[WHAT THE EXERCISE ASKS]: An exact repetition of every entry, with no images, is the required answer.

[DATA SUPPLIED]:
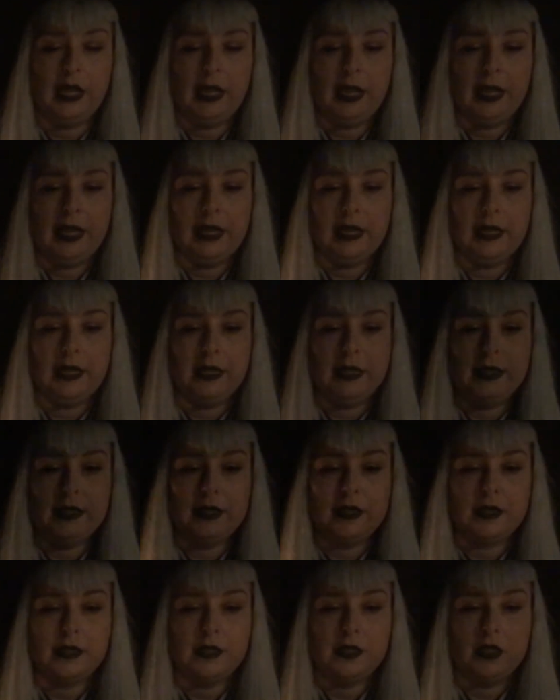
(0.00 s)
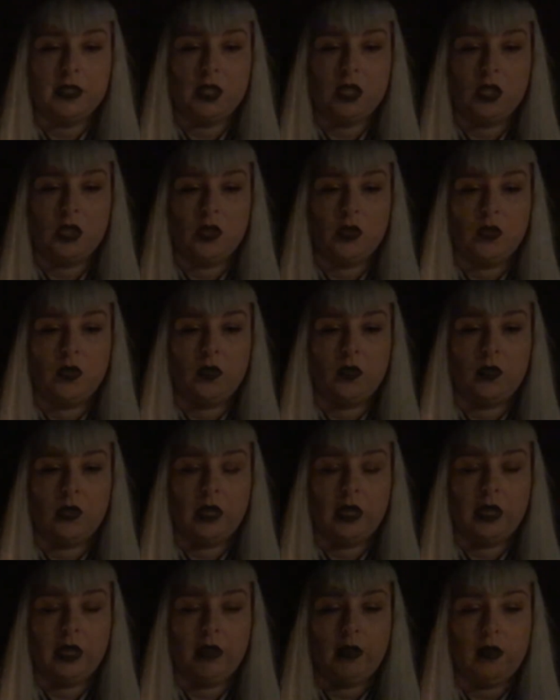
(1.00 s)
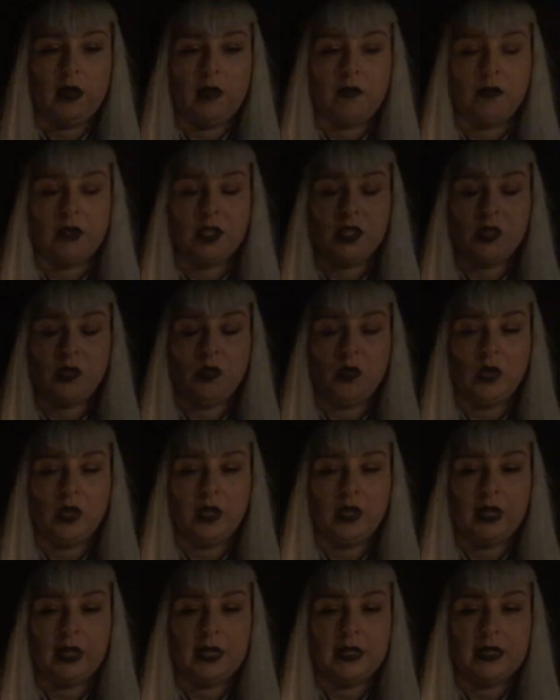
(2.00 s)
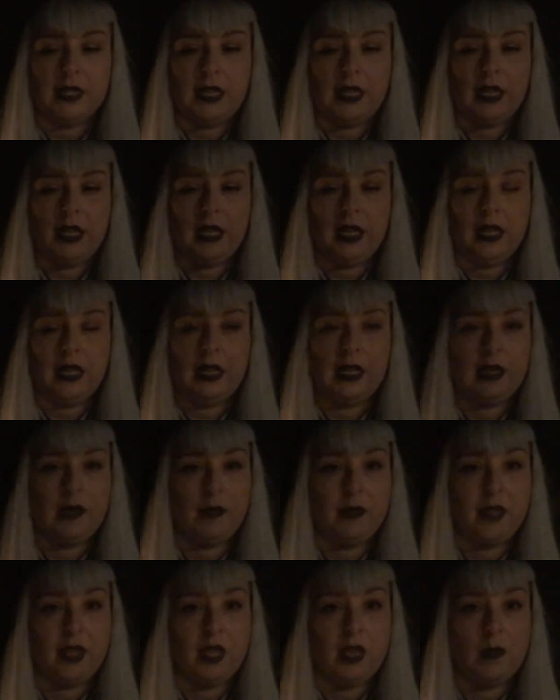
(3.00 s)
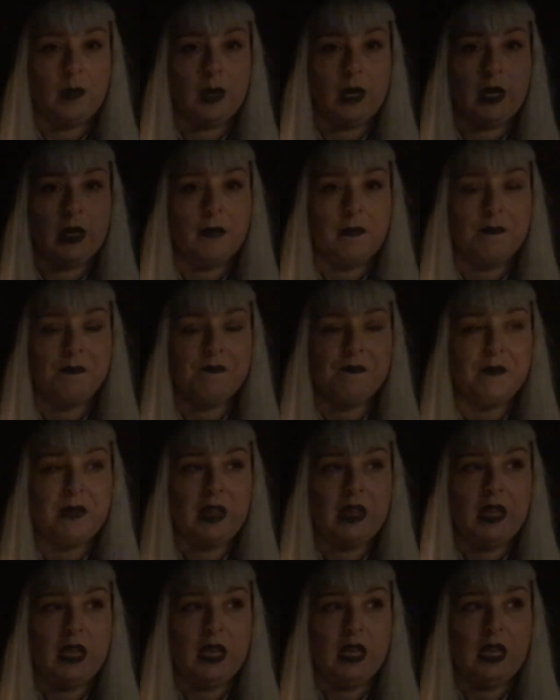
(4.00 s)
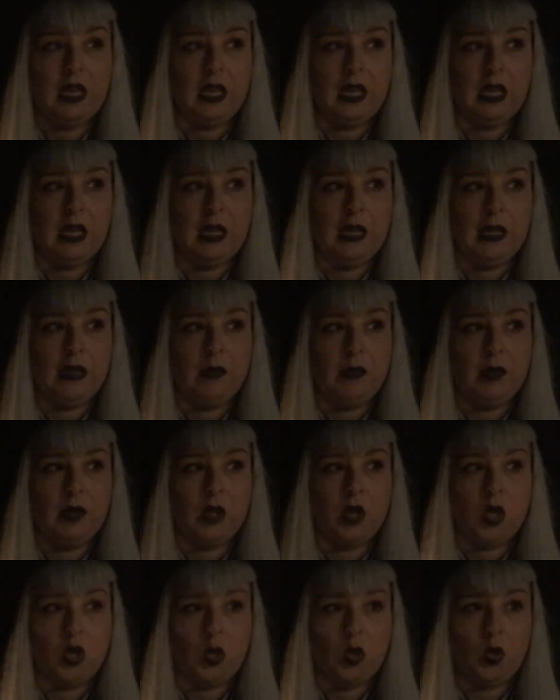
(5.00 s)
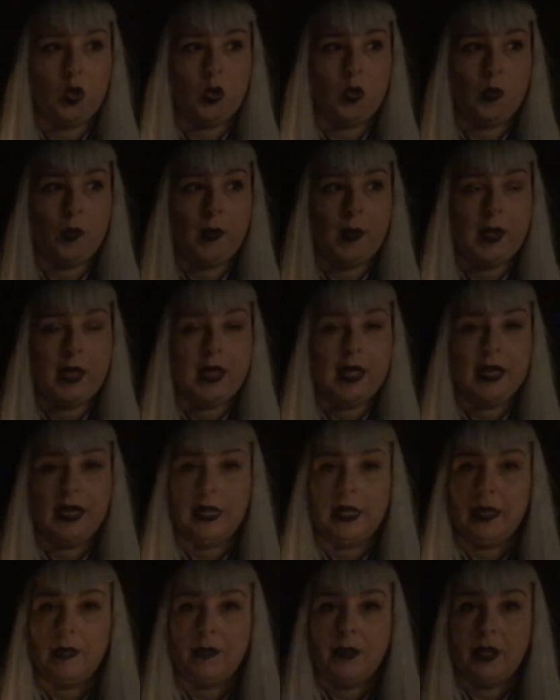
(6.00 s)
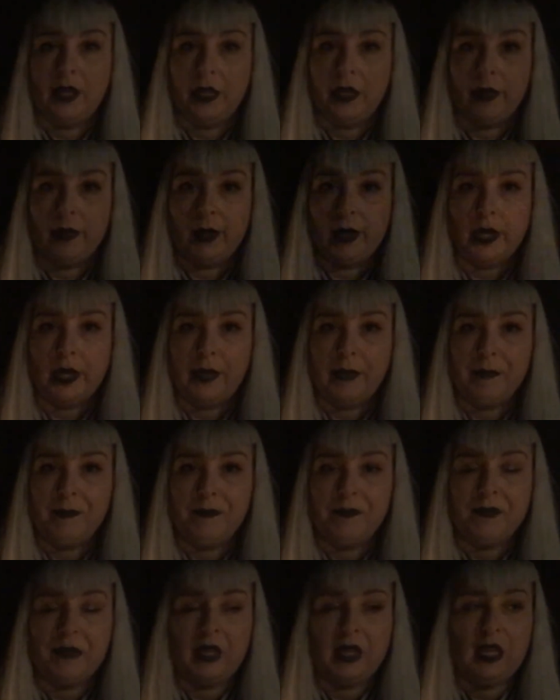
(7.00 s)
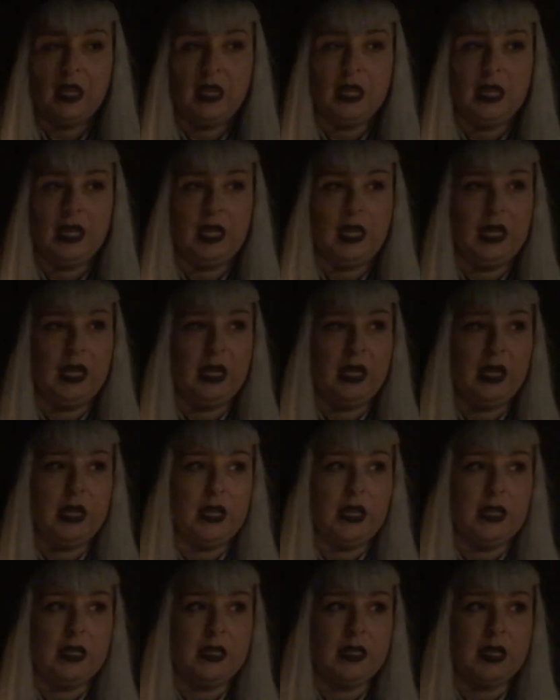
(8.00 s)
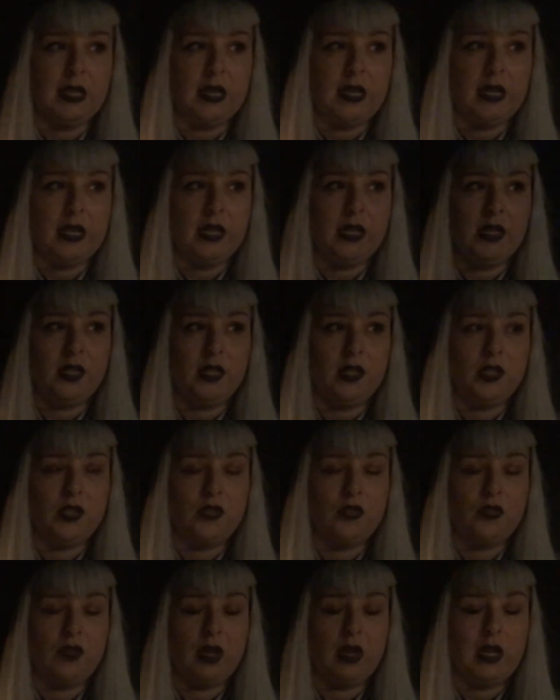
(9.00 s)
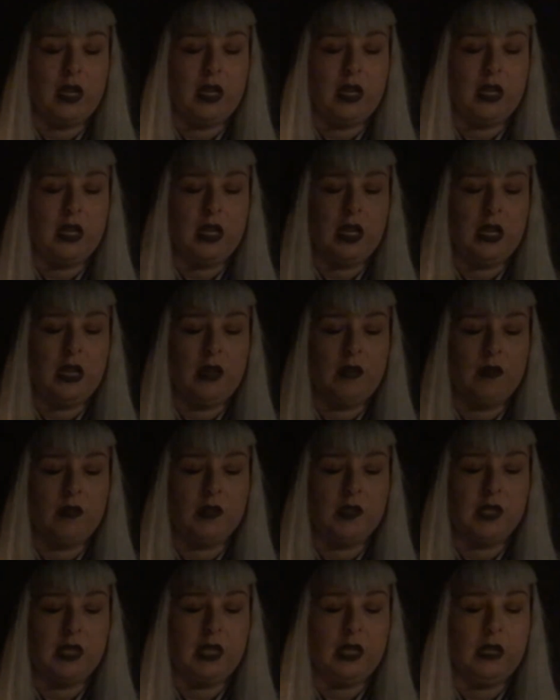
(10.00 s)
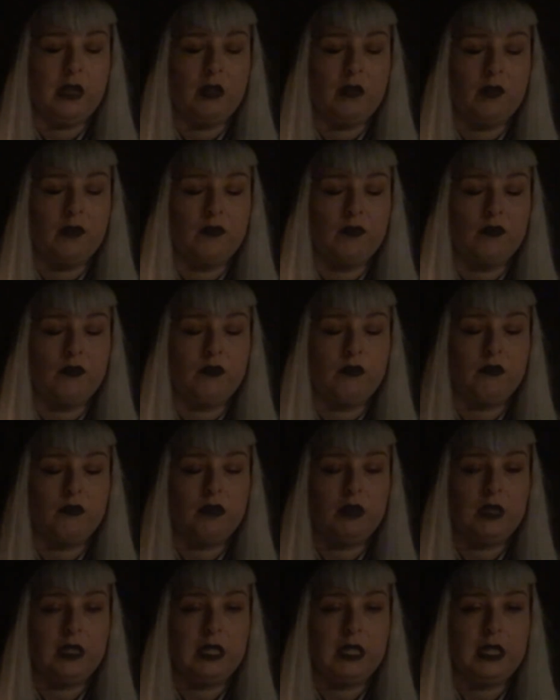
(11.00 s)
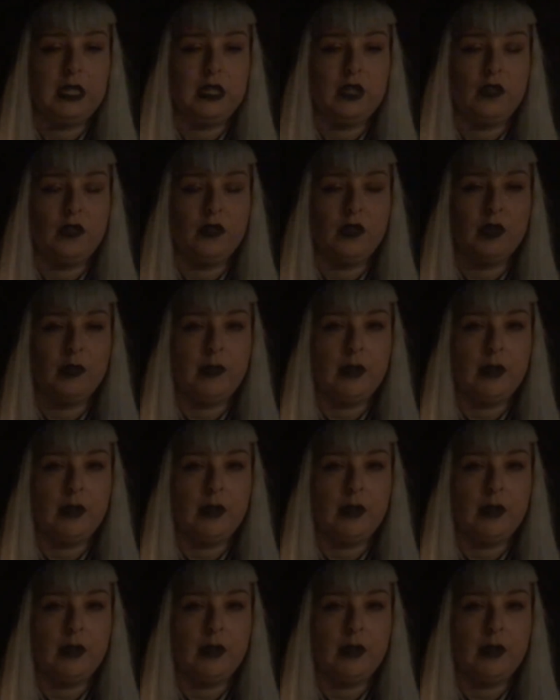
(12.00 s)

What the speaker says: And you know, I went to work that day and I kept thinking about it, and I went home and I kept thinking about it, and I tried and I was like playing it over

[FINISHED EXERCISE]:
(0.00 s)
(1.00 s)
(2.00 s)
(3.00 s)
(4.00 s)
(5.00 s)
(6.00 s)
(7.00 s)
(8.00 s)
(9.00 s)
(10.00 s)
(11.00 s)
(12.00 s)

What the speaker says: And you know, I went to work that day and I kept thinking about it, and I went home and I kept thinking about it, and I tried and I was like playing it over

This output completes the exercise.